- Flag Coat of arms
- Coordinates (Jasieniec): 51°50′N 20°56′E﻿ / ﻿51.833°N 20.933°E
- Country: Poland
- Voivodeship: Masovian
- County: Grójec
- Seat: Jasieniec

Area
- • Total: 107.83 km^{2} (41.63 sq mi)

Population (2006)
- • Total: 5,366
- • Density: 50/km^{2} (130/sq mi)
- Website: http://www.jasieniec.pl/

= Gmina Jasieniec =

Gmina Jasieniec is a rural gmina (administrative district) in Grójec County, Masovian Voivodeship, in east-central Poland. Its seat is the village of Jasieniec, which lies approximately 7 kilometres (4 mi) south-east of Grójec and 46 km (28 mi) south of Warsaw.

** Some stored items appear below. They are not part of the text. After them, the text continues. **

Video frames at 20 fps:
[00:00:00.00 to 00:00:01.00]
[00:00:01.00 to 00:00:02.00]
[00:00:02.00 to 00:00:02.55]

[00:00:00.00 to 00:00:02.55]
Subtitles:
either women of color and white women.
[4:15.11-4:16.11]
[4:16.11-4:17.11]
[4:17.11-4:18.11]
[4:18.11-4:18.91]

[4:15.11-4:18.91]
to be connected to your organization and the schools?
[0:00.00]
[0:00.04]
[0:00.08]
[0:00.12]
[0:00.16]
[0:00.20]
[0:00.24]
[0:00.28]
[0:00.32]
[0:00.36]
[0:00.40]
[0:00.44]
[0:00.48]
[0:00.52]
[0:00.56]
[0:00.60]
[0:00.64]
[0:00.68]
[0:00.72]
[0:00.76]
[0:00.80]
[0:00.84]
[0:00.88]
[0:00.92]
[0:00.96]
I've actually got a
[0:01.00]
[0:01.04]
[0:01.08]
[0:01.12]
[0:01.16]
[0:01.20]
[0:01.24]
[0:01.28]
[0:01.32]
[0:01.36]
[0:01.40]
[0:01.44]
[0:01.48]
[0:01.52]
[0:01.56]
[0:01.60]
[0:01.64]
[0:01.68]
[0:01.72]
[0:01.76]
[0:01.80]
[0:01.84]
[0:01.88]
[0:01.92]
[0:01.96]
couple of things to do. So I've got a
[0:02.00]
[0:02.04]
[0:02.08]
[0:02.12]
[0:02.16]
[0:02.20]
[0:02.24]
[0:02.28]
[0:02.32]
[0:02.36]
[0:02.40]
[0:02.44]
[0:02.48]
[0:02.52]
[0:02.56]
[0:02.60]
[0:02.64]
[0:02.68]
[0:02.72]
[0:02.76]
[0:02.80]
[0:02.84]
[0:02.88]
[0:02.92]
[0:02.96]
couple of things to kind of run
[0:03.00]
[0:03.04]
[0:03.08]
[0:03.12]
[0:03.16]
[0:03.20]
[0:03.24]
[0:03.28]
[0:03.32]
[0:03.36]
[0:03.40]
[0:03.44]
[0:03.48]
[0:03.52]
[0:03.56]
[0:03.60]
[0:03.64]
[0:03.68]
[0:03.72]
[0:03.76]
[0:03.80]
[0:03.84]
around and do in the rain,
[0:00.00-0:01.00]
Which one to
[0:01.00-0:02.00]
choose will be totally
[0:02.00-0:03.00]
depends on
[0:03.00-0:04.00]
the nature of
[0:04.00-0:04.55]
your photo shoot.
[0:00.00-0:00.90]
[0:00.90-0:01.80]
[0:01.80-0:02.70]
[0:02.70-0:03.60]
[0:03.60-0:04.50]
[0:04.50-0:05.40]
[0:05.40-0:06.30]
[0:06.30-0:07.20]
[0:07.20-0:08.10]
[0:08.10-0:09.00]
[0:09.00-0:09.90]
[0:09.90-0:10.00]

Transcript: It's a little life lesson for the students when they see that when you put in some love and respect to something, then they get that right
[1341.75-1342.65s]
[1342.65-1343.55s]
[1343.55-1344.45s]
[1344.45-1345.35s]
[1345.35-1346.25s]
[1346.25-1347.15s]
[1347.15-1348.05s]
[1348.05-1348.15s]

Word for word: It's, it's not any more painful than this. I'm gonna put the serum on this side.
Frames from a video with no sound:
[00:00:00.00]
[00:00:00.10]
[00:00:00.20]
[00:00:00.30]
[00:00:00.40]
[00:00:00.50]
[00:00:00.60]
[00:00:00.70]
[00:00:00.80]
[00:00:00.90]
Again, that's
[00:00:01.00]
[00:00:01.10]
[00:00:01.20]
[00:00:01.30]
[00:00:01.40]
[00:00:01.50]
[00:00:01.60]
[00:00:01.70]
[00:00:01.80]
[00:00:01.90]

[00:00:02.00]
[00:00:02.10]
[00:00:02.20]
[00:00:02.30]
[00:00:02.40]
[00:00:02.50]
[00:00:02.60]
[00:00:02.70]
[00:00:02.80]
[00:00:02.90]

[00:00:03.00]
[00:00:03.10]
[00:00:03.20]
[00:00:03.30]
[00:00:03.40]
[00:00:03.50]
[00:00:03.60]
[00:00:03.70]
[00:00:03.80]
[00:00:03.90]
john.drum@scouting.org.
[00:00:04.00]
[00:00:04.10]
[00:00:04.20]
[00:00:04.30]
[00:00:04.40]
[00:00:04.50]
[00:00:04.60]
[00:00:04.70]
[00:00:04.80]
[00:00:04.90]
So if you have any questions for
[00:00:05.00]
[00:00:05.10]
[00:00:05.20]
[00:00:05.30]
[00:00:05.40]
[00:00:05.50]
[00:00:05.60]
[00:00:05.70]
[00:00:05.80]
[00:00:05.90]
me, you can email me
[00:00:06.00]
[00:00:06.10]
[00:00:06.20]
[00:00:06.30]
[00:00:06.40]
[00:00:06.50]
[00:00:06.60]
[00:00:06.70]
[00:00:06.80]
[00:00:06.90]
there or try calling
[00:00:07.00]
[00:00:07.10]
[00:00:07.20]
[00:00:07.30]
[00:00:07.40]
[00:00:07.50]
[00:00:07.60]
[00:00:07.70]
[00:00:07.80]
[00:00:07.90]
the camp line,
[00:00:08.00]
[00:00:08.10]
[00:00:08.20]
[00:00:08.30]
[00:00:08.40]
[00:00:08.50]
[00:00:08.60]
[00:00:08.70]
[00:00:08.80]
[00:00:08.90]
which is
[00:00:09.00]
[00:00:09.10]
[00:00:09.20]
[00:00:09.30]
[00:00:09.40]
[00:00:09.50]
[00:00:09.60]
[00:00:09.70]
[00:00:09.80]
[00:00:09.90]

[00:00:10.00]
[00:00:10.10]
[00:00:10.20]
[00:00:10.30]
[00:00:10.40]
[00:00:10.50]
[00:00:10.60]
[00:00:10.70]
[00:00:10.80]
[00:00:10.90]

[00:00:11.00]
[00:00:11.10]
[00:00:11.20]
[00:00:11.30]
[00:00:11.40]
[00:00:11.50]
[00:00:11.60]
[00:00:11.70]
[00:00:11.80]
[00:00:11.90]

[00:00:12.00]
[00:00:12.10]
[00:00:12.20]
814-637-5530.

The gmina covers an area of 107.83 km2, and as of 2006 its total population is 5,366.

==Villages==
Gmina Jasieniec contains the villages and settlements of Alfonsowo, Boglewice, Bronisławów, Czachów, Franciszków, Gołębiów, Gośniewice, Ignaców, Jasieniec, Koziegłowy, Kurczowa Wieś, Leżne, Łychów, Łychowska Wola, Michałówka, Miedzechów, Nowy Miedzechów, Olszany, Orzechowo, Osiny, Przydróżek, Ryszki, Rytomoczydła, Stefanków, Turowice, Turowice-Kolonia, Tworki, Warpęsy, Wierzchowina, Wola Boglewska and Zbrosza Duża.

==Neighbouring gminas==
Gmina Jasieniec is bordered by the gminas of Belsk Duży, Chynów, Goszczyn, Grójec, Promna and Warka.